Des exemples ? Le 31 janvier dernier, c’était l’ambassade de Chine a Paris – qui via quelques Tweets – avait accusé les Etats-Unis d’avoir déclenché la guerre en Ukraine, mais aussi d’avoir alimenté ce conflit en fournissant des armes lourdes aux Ukrainiens. Sans doute était-ce une réponse à une autre fuite – vraie ou fausse, je n’en sais rien – diffusée par les médias américains selon laquelle un mémo confidentiel du général américain Minihan indique que la Chine et les Etats-Unis pourraient se déclarer la guerre en 2025. Je pense aux lecteurs et lectrices de Trends-Tendances qui comme moi ont vécu l’explosion de la bulle internet en 2000, les attentats de New York en 2001, la crise financière de 2008, la crise de la dette publique européenne en 2012, le COVID en 2020 et puis l’Ukraine en 2022, et qui s’écrieront “manquait plus qu’une guerre entre la Chine et les Etats-Unis pour 2025”. Bon, restons zen, tout cela fait partie de la propagande classique en temps de guerre froide ou chaude.

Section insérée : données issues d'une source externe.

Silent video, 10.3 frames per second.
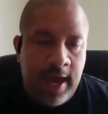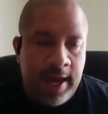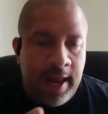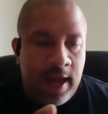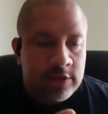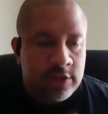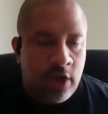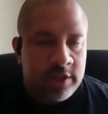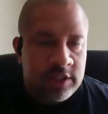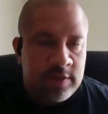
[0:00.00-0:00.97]
and I'll
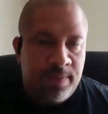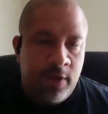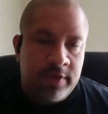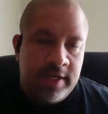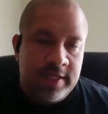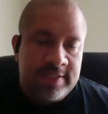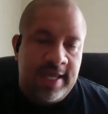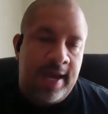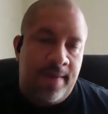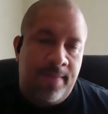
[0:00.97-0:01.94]
start just building this
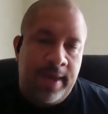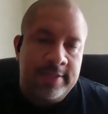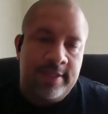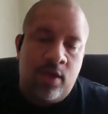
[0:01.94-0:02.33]
database.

En réalité, la guerre a déjà lieu, mais heureusement uniquement sur le plan économique. Les Américains sous la direction de Joe Biden sont en réalité aussi durs que Trump envers les Chinois, mais de manière moins vocale, mais beaucoup plus efficace. La preuve ? Ils sont en train de relocaliser leur industrie à coups de milliards de dollars, en prenant d’ailleurs le risque de déstabiliser l’Europe, et cette même administration Biden est en train d’interdire le transfert des technologies de pointe aux entreprises chinoises avec l’aide forcée des Pays-Bas et du Japon, deux pays ralliés à la cause américaine et qui possèdent des puces de dernière génération que convoite la Chine. D’ailleurs, c’est simple : en privant les entreprises chinoises de certains composants technologiques de pointe, Pékin voit ses espoirs de rattrapage technologique disparaitre au fil du temps. Mais attention à ne tirer de conclusion hâtive : ne pensez pas que les Chinois sont démunis. La Chine vient encore de rappeler au monde qu’elle contrôle 90% des productions de terres rares nécessaires à la fabrication de produits électroniques et des batteries. Ce n’est pas rien ! Et puis, ne l’oublions pas, le premier créancier des Etats-Unis, c’est la Chine !

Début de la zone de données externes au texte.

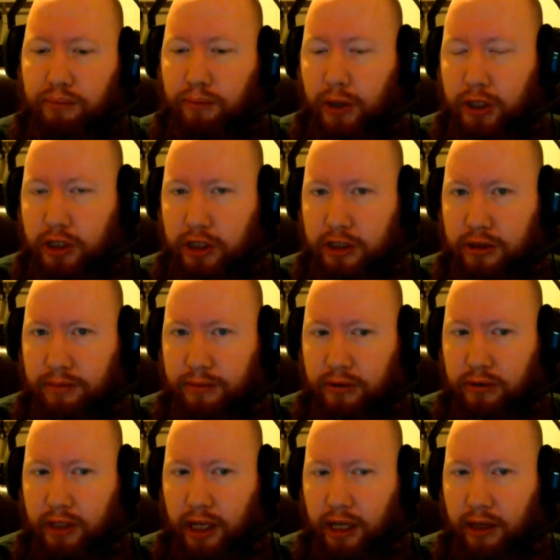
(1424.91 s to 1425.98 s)

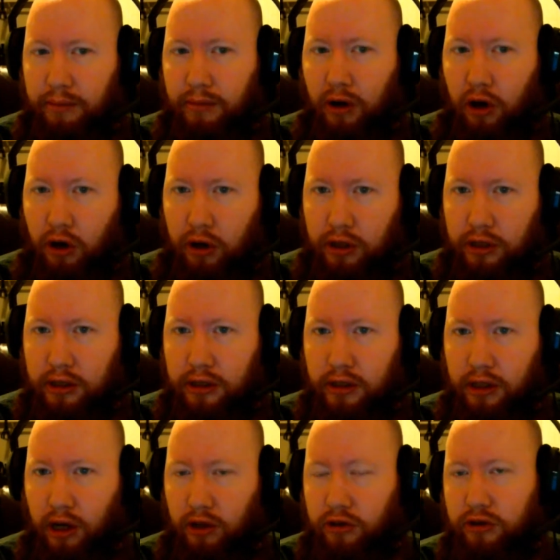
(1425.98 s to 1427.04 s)
purchasable game on
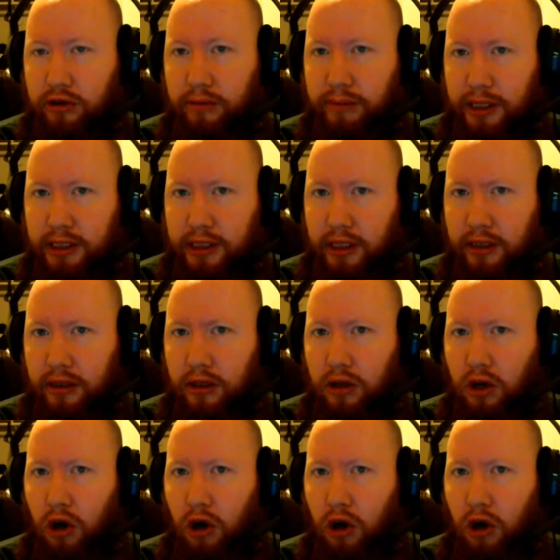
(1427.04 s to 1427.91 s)
console and PC,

Pékin détient la plus grosse partie de la dette publique américaine et donc, le parti communiste chinois dispose d’une arme de destruction massive à sa disposition sur le plan financier. En d’autres mots, les deux pays sont très imbriqués économiquement, ce qui en principe éloignerait toute forme de guerre physique. J’utilise à dessein le conditionnel, car l’historien Thucydide – V siècle avant JC – avait déjà expliqué que la montée en puissance d’Athènes avait inspiré la peur à sa rivale Sparte . Résultat, cette peur a été mauvaise conseillère et a conduit à la guerre du Péloponnèse. Remplacez Athènes par la Chine et Sparte par les Etats-Unis et vous avez le même scénario. Espérons que cette leçon de l’histoire est connue par Washington et Pékin. Sinon qu’ils commandent le livre de Graham Allison, (Vers la guerre : l’Amérique et la Chine dans le piège de Thucydide ). Il parait que c’est un best-seller aux USA.